Brief: Starting at the line that contains "[00:00:32.64 to 00:00:33.64]" and ending at the line that contains "[00:00:56.64 to 00:00:56.94]", the lines below are to be given again exactly, with nothing added.

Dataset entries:
○ ○ ○
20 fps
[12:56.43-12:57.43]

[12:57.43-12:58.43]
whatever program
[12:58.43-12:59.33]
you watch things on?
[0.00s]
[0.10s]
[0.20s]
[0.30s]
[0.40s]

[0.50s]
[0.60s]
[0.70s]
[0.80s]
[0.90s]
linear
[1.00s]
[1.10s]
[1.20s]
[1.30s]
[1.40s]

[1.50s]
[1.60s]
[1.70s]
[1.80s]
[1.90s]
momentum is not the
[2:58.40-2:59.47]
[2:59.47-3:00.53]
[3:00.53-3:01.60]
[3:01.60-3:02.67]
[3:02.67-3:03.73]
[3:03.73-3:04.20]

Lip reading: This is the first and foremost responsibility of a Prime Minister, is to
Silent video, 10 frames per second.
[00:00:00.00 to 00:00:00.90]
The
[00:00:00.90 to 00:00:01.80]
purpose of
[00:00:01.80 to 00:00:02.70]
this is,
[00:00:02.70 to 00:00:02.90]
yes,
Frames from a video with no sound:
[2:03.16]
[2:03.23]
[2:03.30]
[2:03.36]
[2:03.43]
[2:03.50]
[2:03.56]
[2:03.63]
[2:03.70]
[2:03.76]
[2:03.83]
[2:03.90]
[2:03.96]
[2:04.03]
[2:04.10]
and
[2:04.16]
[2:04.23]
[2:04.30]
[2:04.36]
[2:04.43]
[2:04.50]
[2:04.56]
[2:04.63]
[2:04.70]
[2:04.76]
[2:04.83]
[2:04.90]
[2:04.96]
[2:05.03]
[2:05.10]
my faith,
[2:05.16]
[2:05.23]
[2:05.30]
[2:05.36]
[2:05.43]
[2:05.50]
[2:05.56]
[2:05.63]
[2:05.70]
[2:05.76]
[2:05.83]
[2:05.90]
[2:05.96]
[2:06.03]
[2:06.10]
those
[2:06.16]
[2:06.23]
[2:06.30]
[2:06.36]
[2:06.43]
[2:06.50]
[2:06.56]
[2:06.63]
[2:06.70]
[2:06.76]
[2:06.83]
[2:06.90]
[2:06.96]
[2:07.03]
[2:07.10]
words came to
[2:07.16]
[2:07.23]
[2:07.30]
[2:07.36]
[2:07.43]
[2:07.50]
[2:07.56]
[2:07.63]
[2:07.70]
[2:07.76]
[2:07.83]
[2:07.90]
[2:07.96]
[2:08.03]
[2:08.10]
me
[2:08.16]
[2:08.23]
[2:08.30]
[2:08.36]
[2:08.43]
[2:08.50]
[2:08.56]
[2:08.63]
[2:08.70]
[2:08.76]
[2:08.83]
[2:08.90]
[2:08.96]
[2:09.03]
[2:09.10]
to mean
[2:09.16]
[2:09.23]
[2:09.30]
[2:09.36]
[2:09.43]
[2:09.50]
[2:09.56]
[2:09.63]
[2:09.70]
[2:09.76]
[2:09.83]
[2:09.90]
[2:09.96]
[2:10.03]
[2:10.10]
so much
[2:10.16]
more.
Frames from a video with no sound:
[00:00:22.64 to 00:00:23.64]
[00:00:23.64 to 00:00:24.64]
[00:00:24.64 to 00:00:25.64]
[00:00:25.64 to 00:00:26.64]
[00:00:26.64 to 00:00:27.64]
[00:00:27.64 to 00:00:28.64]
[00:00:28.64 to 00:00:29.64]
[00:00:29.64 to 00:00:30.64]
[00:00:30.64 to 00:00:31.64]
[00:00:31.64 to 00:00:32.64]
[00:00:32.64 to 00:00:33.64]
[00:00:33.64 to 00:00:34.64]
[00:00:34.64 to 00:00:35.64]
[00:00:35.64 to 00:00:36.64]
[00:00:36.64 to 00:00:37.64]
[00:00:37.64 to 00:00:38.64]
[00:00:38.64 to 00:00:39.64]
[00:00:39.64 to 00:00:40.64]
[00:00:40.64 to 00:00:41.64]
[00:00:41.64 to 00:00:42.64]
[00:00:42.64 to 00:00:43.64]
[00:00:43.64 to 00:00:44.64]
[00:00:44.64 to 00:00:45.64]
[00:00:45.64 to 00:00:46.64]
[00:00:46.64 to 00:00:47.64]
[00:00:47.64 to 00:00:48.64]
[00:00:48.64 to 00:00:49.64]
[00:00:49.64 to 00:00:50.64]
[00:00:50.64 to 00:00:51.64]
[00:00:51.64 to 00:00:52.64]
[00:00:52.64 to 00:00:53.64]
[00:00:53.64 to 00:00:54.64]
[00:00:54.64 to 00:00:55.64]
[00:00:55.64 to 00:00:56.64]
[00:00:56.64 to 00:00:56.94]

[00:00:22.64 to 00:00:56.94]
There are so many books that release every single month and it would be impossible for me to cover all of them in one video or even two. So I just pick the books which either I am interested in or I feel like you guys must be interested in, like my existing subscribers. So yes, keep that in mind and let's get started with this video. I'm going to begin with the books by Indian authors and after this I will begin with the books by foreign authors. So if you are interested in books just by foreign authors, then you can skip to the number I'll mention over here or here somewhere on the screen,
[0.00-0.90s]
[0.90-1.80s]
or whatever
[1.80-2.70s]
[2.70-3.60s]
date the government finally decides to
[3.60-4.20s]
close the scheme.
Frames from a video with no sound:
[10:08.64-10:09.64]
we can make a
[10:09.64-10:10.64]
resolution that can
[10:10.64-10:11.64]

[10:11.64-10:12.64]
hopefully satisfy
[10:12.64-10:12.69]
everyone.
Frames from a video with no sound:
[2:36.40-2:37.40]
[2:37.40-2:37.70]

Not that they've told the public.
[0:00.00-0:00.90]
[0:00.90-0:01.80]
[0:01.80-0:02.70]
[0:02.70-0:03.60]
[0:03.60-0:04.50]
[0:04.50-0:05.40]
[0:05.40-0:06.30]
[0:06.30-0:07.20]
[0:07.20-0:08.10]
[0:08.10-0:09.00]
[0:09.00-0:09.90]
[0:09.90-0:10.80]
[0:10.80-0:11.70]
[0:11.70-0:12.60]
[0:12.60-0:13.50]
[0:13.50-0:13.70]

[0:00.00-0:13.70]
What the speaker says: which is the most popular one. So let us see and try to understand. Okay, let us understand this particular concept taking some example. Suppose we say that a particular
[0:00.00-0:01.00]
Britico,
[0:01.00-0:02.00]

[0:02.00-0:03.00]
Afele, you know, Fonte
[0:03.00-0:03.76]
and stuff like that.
○ ○ ○
Exercise answer:
[00:00:32.64 to 00:00:33.64]
[00:00:33.64 to 00:00:34.64]
[00:00:34.64 to 00:00:35.64]
[00:00:35.64 to 00:00:36.64]
[00:00:36.64 to 00:00:37.64]
[00:00:37.64 to 00:00:38.64]
[00:00:38.64 to 00:00:39.64]
[00:00:39.64 to 00:00:40.64]
[00:00:40.64 to 00:00:41.64]
[00:00:41.64 to 00:00:42.64]
[00:00:42.64 to 00:00:43.64]
[00:00:43.64 to 00:00:44.64]
[00:00:44.64 to 00:00:45.64]
[00:00:45.64 to 00:00:46.64]
[00:00:46.64 to 00:00:47.64]
[00:00:47.64 to 00:00:48.64]
[00:00:48.64 to 00:00:49.64]
[00:00:49.64 to 00:00:50.64]
[00:00:50.64 to 00:00:51.64]
[00:00:51.64 to 00:00:52.64]
[00:00:52.64 to 00:00:53.64]
[00:00:53.64 to 00:00:54.64]
[00:00:54.64 to 00:00:55.64]
[00:00:55.64 to 00:00:56.64]
[00:00:56.64 to 00:00:56.94]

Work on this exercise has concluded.